Reps. Dan Crenshaw (R-TX) and Kat Cammack (R-FL) went after Garza in their questioning and attempted to discredit her point of view for her lack of interaction with law enforcement at the border.

“You can’t understand why we’re having a field hearing on the southern border relating to fentanyl? It’s because it comes across the southern border, Ms. Garza,” said Crenshaw. “It is indeed related to the immigration crisis because both crises have a common factor, and that is the Mexican drug cartels. That is a common enemy. We are not enemies here.
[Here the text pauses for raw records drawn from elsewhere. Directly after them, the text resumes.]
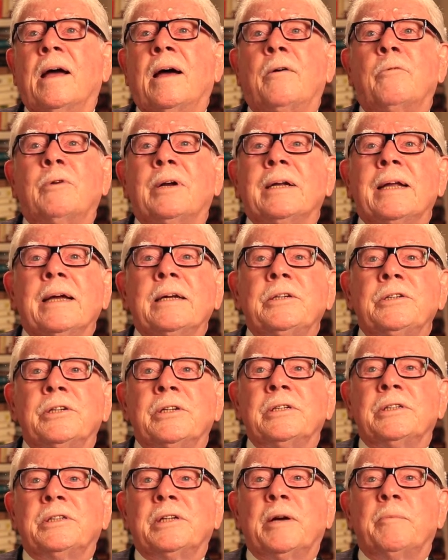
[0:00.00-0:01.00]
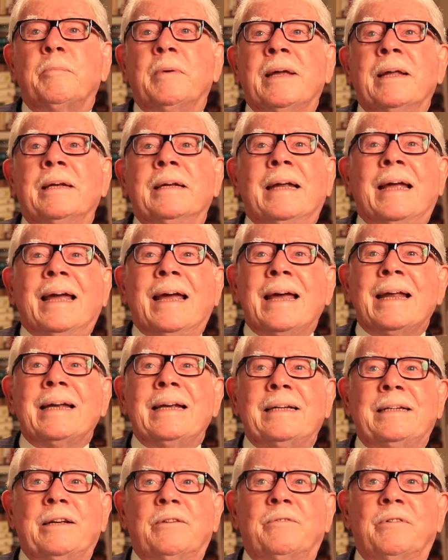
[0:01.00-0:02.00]
a relationship in
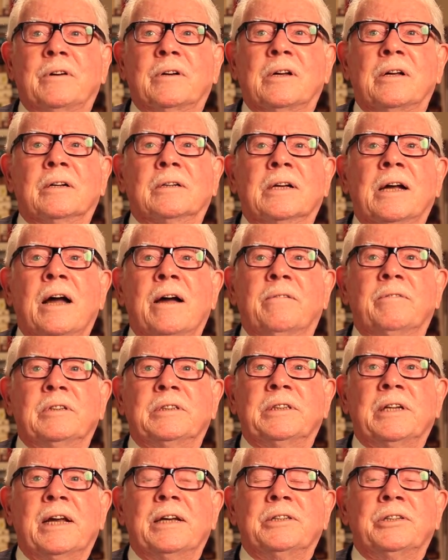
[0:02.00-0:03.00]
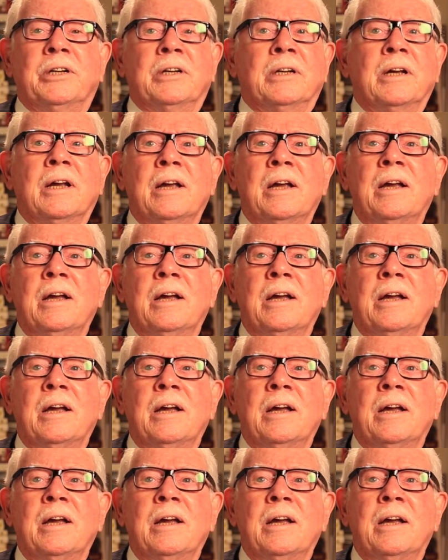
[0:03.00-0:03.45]
any difficult conversation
This should not be a partisan issue.”

Cammack pushed Garza to state the last time she had been on a “ride-along” with federal Border Patrol agents or Texas Department of Public Safety officers. Garza said she had done so in 2017 and 2018, which Cammack noted was not during the Biden administration’s first two years.

Since President Joe Biden took office in January 2021, the number of noncitizens encountered attempting to enter the U.S. illegally has soared to the highest monthly numbers in history, topping 301,000 in December 2022.

Cammack also contested Garza’s earlier statement that Texas Gov. Greg Abbott’s border initiative Operation Lone Star had not reduced the number of fentanyl-induced deaths in lawmakers’ districts across the country.

“How do you explain the 361 million lethal doses that have been confiscated [under Operation Lone Star]?” Cammack said. “In your opinion, what is the price of a life then?”

Garza protested that the billions of dollars the GOP governor and state legislature had approved for border security initiatives, including sending military soldiers and vehicles to various parts of the border statewide, was “illegal and a waste of taxpayer dollars.”

Cammack flashed a picture of what he described as 956 grams of fentanyl that police had recovered in one incident in Marion County, Florida, as evidence of the 90% to 95% of fentanyl that is smuggled over the border and not caught by authorities. The Drug Enforcement Administration has previously estimated that 5% to 10% of illicit fentanyl coming into the country from Mexico is seized by police.

Garza, who unsuccessfully ran for Texas attorney general last November, said the Republican Party’s focus on the border as the core of the opioid addiction issue was misdirected and that lawmakers should focus on the demand for fentanyl within the country.

“If we decrease the demand, we’ll decrease the supply. The supply is meeting the demand that we have,” said Garza.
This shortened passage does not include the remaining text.